◆ **THE TASK**
Please transcribe the entries exactly and omit the images they contain.

◆ **THE DATA**
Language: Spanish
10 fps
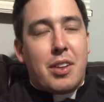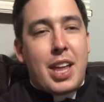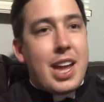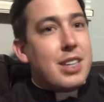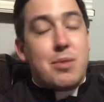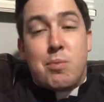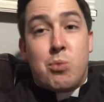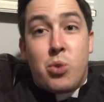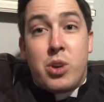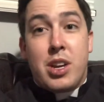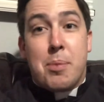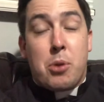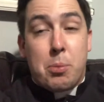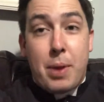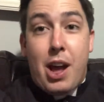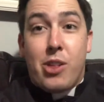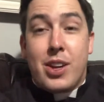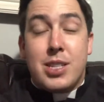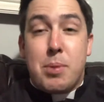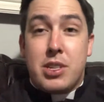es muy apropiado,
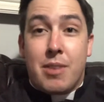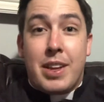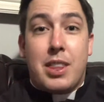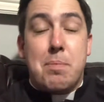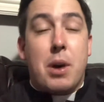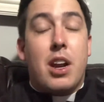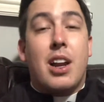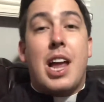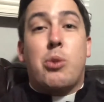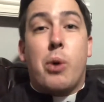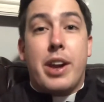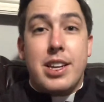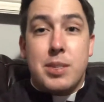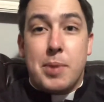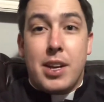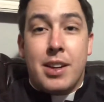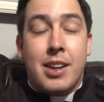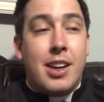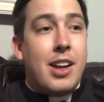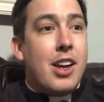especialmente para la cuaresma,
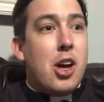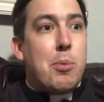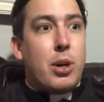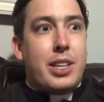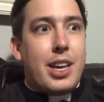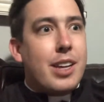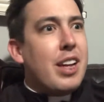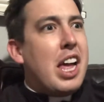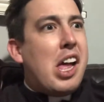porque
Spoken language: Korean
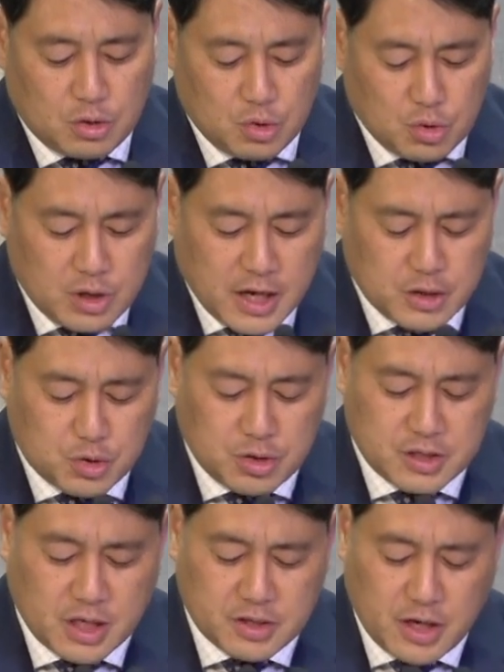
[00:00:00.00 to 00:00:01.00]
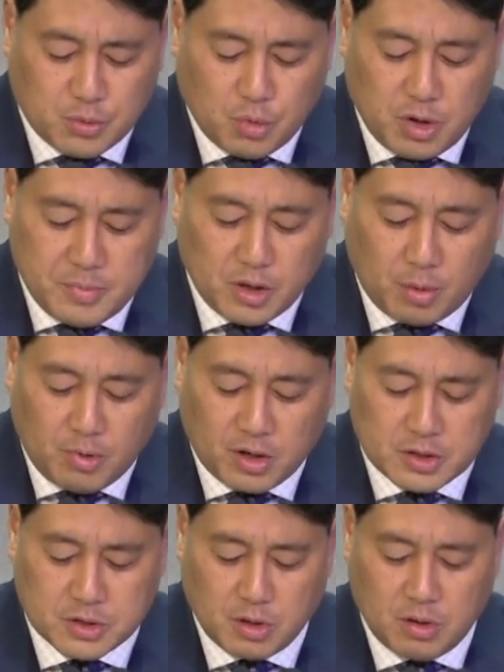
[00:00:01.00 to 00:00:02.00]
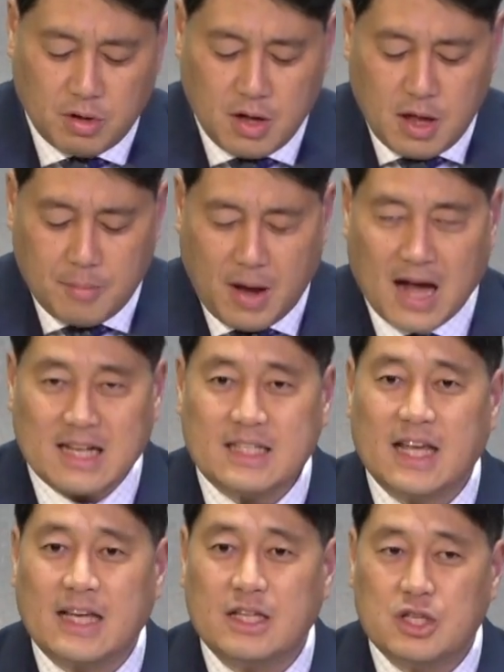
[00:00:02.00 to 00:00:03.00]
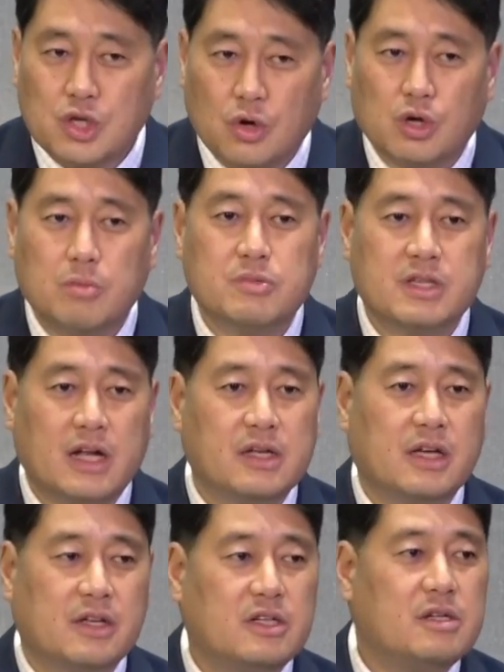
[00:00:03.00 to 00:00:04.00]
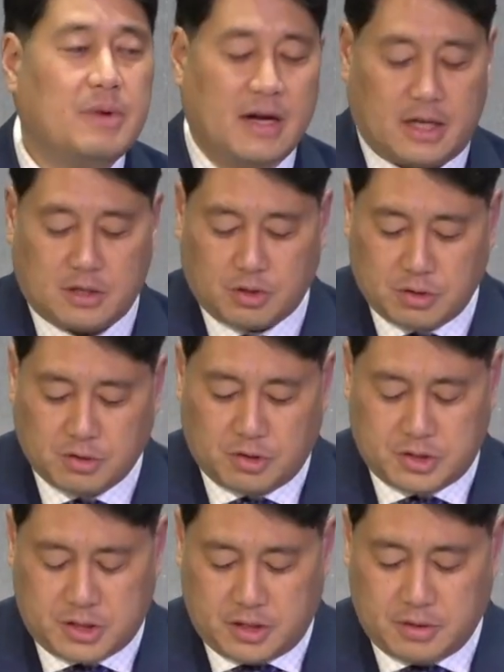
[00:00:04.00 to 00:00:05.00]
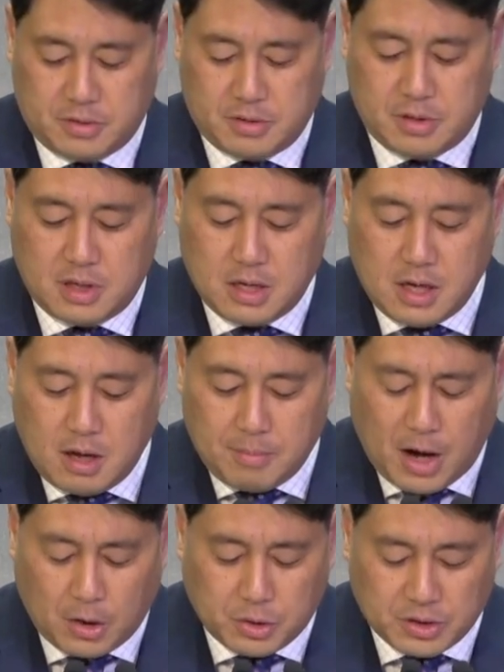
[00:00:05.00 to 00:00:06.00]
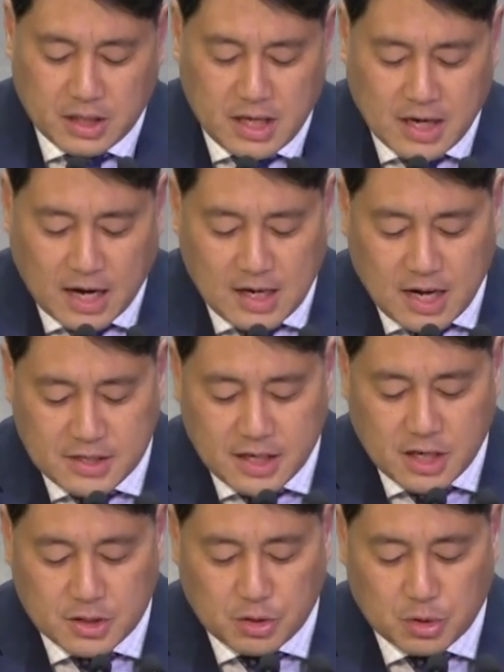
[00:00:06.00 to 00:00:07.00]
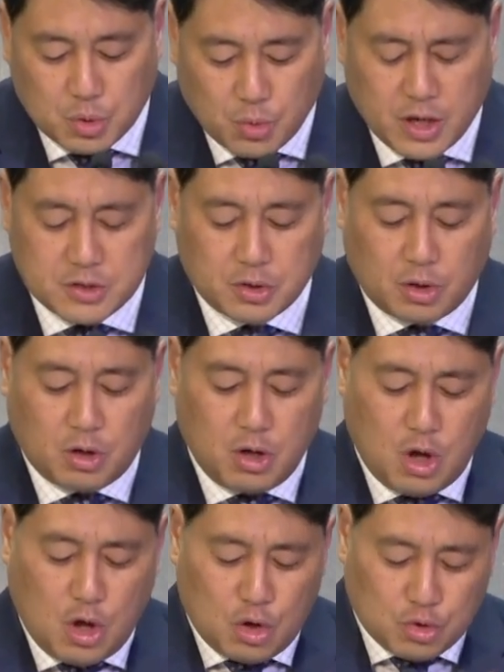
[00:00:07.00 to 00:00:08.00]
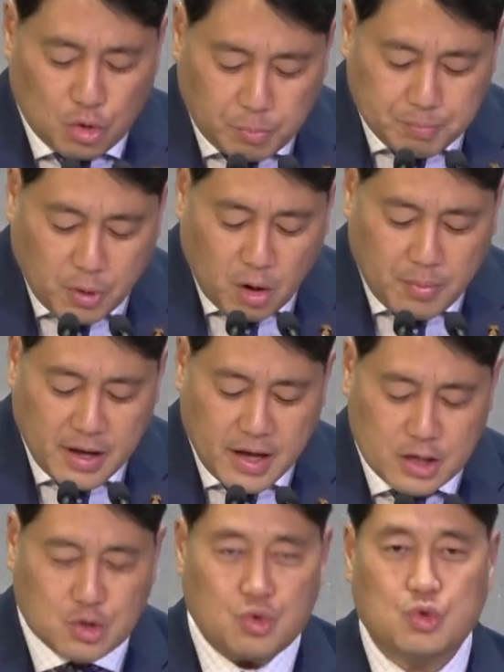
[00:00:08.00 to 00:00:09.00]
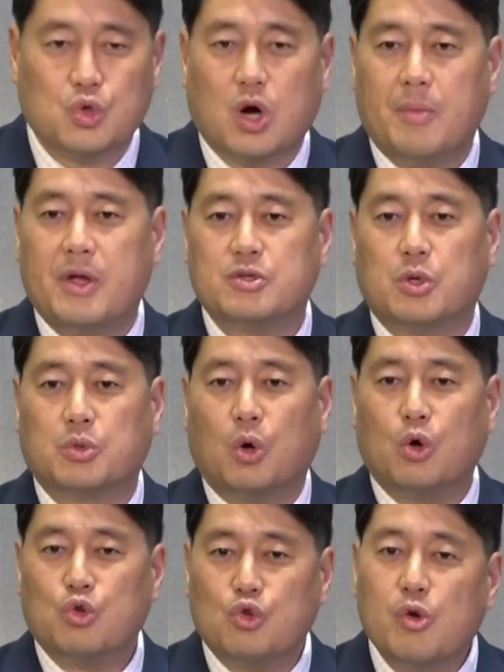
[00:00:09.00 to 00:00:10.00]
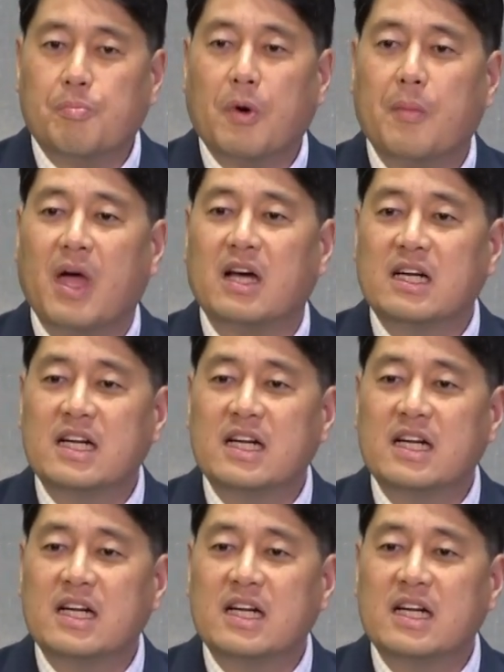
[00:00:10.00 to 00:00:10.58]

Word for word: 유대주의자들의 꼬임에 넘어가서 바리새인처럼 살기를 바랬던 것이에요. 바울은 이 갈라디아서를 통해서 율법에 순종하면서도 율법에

◆ **EXERCISE ANSWER**
Language: Spanish
10 fps
es muy apropiado,
especialmente para la cuaresma,
porque
Spoken language: Korean
[00:00:00.00 to 00:00:01.00]
[00:00:01.00 to 00:00:02.00]
[00:00:02.00 to 00:00:03.00]
[00:00:03.00 to 00:00:04.00]
[00:00:04.00 to 00:00:05.00]
[00:00:05.00 to 00:00:06.00]
[00:00:06.00 to 00:00:07.00]
[00:00:07.00 to 00:00:08.00]
[00:00:08.00 to 00:00:09.00]
[00:00:09.00 to 00:00:10.00]
[00:00:10.00 to 00:00:10.58]

Word for word: 유대주의자들의 꼬임에 넘어가서 바리새인처럼 살기를 바랬던 것이에요. 바울은 이 갈라디아서를 통해서 율법에 순종하면서도 율법에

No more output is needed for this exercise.